Decarbonisation of Gas
The current situation
Currently, gaseous fuels used in the European Union are dominated by natural gas, a fuel of fossil origin. Natural gas is composed mostly of methane and is consequently associated with greenhouse gas emissions of carbon dioxide when the natural gas is used as fuel or as methane when the natural gas is produced, processed, transported and used.
Decarbonisation of gas can be achieved by different ways and means. In other words, decarbonisation entails different ways by which the greenhouse gas emissions associated with the life cycle of natural gas from its source to the end user can be avoided, eradicated, or mitigated.
On 15 December 2021, the European Commission published its hydrogen and decarbonised gas market legislative proposals.
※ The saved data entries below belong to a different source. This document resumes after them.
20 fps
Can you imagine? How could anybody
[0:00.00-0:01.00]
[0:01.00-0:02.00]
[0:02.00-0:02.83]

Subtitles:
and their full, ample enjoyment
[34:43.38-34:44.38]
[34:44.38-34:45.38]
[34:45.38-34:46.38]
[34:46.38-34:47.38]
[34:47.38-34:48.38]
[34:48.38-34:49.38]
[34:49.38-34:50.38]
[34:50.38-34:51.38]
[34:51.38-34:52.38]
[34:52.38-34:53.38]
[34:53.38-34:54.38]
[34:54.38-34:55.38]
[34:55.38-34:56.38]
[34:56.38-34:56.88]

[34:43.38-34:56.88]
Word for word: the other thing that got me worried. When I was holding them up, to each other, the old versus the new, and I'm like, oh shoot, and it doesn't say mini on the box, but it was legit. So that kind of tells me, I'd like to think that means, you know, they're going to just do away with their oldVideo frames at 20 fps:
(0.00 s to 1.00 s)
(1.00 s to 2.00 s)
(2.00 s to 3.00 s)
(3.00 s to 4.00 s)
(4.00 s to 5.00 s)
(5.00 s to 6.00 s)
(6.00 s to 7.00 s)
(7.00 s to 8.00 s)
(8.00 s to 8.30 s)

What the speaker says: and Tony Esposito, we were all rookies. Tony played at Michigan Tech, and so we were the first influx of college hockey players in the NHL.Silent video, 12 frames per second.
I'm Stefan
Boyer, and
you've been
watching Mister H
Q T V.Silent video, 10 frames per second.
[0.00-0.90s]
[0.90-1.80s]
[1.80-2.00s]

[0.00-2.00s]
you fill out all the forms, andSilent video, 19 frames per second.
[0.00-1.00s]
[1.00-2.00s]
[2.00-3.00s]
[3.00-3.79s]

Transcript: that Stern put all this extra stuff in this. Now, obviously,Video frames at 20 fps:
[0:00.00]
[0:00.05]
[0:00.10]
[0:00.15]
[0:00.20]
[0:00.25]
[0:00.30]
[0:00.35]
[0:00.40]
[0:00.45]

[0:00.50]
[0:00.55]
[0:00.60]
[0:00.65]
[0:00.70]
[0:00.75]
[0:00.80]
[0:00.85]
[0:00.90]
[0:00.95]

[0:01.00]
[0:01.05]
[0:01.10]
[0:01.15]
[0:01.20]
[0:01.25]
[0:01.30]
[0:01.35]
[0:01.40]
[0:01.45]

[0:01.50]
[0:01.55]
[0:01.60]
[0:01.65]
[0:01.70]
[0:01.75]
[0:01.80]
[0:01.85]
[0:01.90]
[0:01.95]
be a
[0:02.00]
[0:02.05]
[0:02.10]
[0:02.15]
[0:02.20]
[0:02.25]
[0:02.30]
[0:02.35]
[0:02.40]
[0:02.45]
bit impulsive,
See the ACER-CEER Position Paper on Key Regulatory Requirements to Achieve Gas Decarbonisation (20 December 2021).
How to decarbonise?
One way to decarbonise natural gas is to find ways to produce methane from renewable resources, such as biomass or natural waste. The resulting fuel is typically biogas (a mixture of methane and other gases) or biomethane (resulting from the separation of methane from the other biogas components).
Another way to decarbonise is to replace the natural gas with a sustainably produced non-methane one. Hydrogen produced via water electrolysis with the help of electricity from renewable resources is an example.
A third way is capturing the carbon contained in the natural gas, either before its use (pre-combustion, for example by converting it in a mixture of hydrogen and carbon dioxide destined for storage) or post-combustion, for instance by capturing the carbon dioxide and placing it in long-term geological storage.
There are other possible ways and means to decarbonise gas apart from the examples above. Methane emissions can be eradicated or minimised by applying a host of common sense practices, such as preventing venting during the exploration and production of natural gas, prohibiting flaring (especially when natural gas is produced as “associated gas” along with liquid hydrocarbons), avoiding fugitive emissions from valves and compressor stations, and making sure that burning is not incomplete.
Many of these “common sense” approaches apply not only to natural gas, but also to methane-containing decarbonised gases. It is therefore important to develop and deploy the relevant regulatory tools and methods for all methane-containing gases, decarbonised or not.
The decarbonisation journey
Decarbonised gases are only produced and used in the European Union on a minor scale, with the bulk being biogas and biomethane. Besides, most of the natural gas is imported (ca. 80%).
The ramping up of gas decarbonisation poses thus numerous challenges, ranging from assuring that the field is level for all available technology options and pathways, to supporting innovation by the right regulation, to monitoring, reporting and verifying greenhouse gas emissions across the entire international gas supply chain, to properly defining “green gases”, to making sure that competition is fair and market integration works.
Across this broad range of issues, ACER is committed to fostering the decarbonisation of the gas sector, by tackling different aspects in its regulatory tasks.